彼女は展開した巨大な花弁型のシールドを地面に突き刺し、自分自身を壁にして立ち塞がった。
ドガガガガガッ!!
凄まじい衝撃音。
無数の棘がシールドに突き刺さり、光の膜を削っていく。
「ぐっ……うぅっ……!」
シールド越しに、衝撃が紬先輩の身体を貫く。
彼女の華奢な肩が跳ね、苦痛に顔が歪む。
魔法少女の装甲(ドレス)には痛覚遮断機能がついているはずだが、それすら貫通するほどのダメージだ。
でも、私は見てしまった。
苦痛に耐える紬先輩の唇が、微かに――笑っているのを。
「大丈夫、痛くない。
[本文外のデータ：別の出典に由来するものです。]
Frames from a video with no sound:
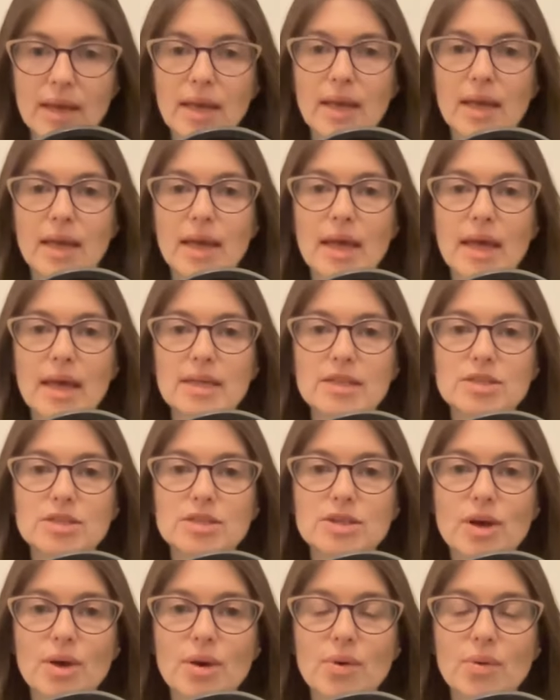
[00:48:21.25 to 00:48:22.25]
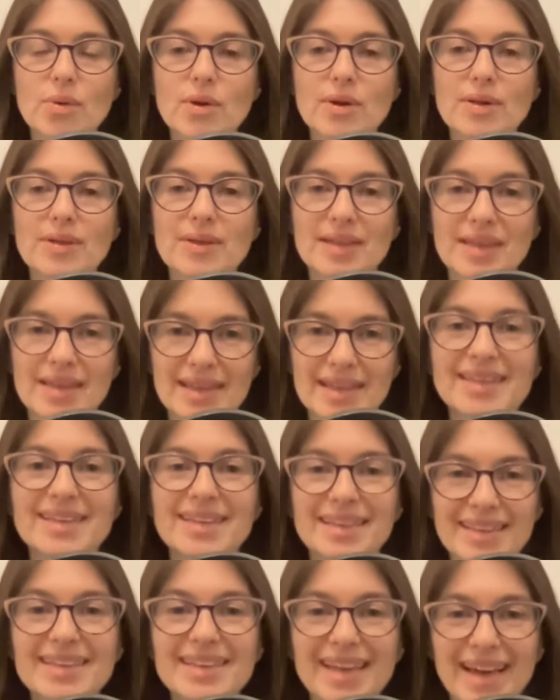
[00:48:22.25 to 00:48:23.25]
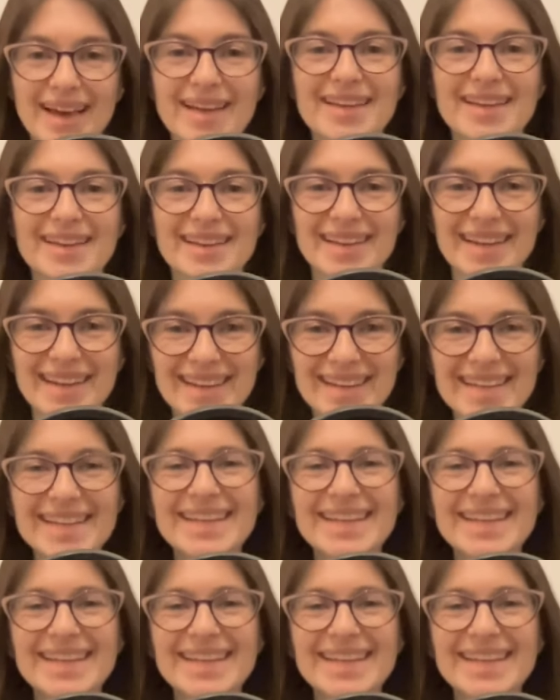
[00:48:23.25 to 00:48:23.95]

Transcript: Right. So, like, yeah, I know it sucks. Yeah. I feel like crap.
私が防げば、みんなは無事だから」
うっとりとした、自己陶酔を含んだ声。
彼女の代償は「恐怖心の欠落」。
そして彼女の本質は「自己犠牲への依存」だ。
誰かの役に立って傷つくことでしか、自分の存在価値を確認できない。血を流している時だけ、彼女は自分が「生きていてもいい」と思えるのだ。
それは献身なんて美しいものじゃない。
もっとドロドロとした、心の病理。
『¥5,000 盾の子、マジ健気で泣ける』
『¥2,000 身体張りすぎだろ守ってあげたい』
コメント欄が、傷つく紬先輩を見て盛り上がる。
それを見た時、私の中で何かが弾けた。
「ふざけるな」
吐き捨てるように呟き、私は地面を蹴った。
これ以上、仲間が見世物にされるのは我慢ならない。
「陽! 右翼を削れ! 私が正面から核を潰す!」
「了解! 待ってました!」
私の指示に、陽が風のように反応する。
真紅の双剣を逆手に構え、光の軌跡を残して『ノイズ』の側面へ回り込む。
「遅い遅い! 僕のスピードにはついて来れないだろ!」
陽が笑う。
楽しそうだ。
彼女もまた、戦場という非日常に麻痺している。
走っている時だけは、彼女は「終わりのある未来」を忘れられるから。
三者三様の歪みを抱えたまま、私たちはただ、目の前の敵を殺すためのシステムとして機能する。
「正義」のため?
違う。
ただ、今日を生き延びるためだけに。
「はあああああッ!」
私は大剣を振りかぶり、紬先輩の盾越しに、『ノイズ』の懐へと飛び込んだ。